Larger plastic trash (bags, bottles, toys, equipment, etc.) break down into smaller microparticles from weathering. “According to the study’s abstract, “microplastics concentrate persistent organic pollutants (POPs), absorbing other pollutants from the ocean water, making them more dangerous as time goes by. [While] the danger of these POPs to marine life is not yet known … the potential damage posed by these to the marine ecosystem has yet to be quantified and modeled” (quoting the author of a 2015 study) (5,6).

Microparticles (also known as nanoparticles) are also synthesized on purpose, for use in personal care products such as skin-care creams, shampoos, soap, toothpaste, eyeliners, lip gloss, deodorant and sunblock sticks. (9)

Examples of plastics in your home:

Note: this list is not all inclusive; I’ve tried to list things you may not think of as plastic.

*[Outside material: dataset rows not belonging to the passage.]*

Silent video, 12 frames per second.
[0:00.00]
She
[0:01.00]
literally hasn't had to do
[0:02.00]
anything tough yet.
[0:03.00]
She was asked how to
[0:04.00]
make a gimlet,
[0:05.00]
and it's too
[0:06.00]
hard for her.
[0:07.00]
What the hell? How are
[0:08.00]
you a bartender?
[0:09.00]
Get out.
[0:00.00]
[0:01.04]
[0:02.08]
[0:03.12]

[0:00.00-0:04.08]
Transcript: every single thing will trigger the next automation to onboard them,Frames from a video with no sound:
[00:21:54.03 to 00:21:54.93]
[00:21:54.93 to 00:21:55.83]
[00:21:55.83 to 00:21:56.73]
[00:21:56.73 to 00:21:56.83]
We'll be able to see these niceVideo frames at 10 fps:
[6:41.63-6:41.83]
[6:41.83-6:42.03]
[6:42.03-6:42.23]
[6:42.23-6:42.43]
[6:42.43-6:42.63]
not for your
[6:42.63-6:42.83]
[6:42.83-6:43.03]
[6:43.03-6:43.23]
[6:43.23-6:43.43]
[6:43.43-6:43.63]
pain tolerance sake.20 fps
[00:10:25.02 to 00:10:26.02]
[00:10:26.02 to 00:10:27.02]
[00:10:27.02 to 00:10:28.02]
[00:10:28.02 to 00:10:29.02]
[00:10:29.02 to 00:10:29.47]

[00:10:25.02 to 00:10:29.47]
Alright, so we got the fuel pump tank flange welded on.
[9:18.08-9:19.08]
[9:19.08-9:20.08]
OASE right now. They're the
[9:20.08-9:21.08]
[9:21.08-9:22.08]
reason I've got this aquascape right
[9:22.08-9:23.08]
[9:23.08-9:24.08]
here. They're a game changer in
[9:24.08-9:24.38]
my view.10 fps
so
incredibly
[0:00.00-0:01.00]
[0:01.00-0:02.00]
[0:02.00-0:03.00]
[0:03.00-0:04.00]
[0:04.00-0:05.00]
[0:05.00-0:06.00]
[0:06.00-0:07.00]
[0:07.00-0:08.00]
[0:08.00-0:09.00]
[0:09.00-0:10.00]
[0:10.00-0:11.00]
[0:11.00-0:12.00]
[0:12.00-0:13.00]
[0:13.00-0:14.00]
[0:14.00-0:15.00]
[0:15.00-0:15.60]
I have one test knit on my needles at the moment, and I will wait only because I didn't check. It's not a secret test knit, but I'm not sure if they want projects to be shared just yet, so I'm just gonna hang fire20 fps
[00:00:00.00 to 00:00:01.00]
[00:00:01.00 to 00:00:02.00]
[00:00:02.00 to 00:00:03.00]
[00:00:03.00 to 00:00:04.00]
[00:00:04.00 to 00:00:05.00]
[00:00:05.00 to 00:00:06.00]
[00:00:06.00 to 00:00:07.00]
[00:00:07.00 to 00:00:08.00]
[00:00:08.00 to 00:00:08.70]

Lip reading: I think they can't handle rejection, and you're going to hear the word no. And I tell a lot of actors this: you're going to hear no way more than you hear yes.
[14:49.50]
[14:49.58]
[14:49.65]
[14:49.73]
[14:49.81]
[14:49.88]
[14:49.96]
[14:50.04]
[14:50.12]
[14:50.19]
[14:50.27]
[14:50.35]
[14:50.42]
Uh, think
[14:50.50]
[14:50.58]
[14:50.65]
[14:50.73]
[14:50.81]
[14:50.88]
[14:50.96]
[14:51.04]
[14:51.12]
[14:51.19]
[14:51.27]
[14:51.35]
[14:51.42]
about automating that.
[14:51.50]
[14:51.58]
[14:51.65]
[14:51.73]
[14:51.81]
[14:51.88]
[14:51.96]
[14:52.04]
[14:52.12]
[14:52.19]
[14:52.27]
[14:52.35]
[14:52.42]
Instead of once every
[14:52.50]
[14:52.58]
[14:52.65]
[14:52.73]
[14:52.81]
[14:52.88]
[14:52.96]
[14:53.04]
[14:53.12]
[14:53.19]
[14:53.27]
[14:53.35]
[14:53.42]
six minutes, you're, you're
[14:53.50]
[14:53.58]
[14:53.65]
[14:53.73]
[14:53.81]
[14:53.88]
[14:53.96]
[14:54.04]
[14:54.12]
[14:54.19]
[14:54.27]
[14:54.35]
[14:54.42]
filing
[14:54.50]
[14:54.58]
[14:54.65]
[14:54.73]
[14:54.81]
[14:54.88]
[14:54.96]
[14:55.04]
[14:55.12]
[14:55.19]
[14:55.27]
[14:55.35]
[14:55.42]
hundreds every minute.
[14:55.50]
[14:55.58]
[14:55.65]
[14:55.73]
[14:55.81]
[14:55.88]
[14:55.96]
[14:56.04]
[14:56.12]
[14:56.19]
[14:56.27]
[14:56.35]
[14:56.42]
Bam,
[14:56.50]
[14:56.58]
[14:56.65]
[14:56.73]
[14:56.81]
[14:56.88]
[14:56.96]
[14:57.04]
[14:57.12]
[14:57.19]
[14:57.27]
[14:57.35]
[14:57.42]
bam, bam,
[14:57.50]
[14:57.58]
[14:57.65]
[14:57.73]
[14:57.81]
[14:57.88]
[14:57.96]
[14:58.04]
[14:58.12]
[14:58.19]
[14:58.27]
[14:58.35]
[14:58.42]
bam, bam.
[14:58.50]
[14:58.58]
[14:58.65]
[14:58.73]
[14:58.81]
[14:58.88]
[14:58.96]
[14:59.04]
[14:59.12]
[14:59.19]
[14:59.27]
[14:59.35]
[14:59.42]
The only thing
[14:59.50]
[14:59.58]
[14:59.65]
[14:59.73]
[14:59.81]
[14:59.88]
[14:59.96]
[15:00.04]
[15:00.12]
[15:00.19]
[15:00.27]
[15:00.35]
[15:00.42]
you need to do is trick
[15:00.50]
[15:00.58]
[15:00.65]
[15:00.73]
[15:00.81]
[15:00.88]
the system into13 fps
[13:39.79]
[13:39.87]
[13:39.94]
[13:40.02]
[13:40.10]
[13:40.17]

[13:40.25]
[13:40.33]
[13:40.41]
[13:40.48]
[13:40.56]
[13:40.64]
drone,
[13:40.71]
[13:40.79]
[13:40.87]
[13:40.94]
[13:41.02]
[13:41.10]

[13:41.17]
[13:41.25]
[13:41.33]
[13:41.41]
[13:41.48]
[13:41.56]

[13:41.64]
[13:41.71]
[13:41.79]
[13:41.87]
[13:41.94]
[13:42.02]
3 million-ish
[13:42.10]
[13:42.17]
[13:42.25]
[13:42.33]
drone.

  • Wall-to-wall carpeting (other than wool or cotton), and throw rugs
  • Vinyl flooring
  • Prescription pill and supplement containers
  • Frozen TV dinner containers
  • File and storage containers
  • Lawn furniture
  • Vinyl upholstery
  • Measuring spoons and cups
  • Mixing bowls
  • Car interiors
  • Latex paint
  • Luggage
  • Waste Baskets
  • Computers and cell phones
  • Synthetic fleece fabric
  • PVC pipes
  • Ink pens
  • Polyester, nylon, acrylic and some rayon fabrics

Health impact on humans

According to Ecology Center in Berkeley, Calif., the health effects from humans ingesting polyester microparticles include respiratory-tract irritation and skin rashes, while acrylic microparticles can cause breathing difficulties and nausea (7). These effects may seem minor, the accumulative and long-term effects have yet to be evaluated.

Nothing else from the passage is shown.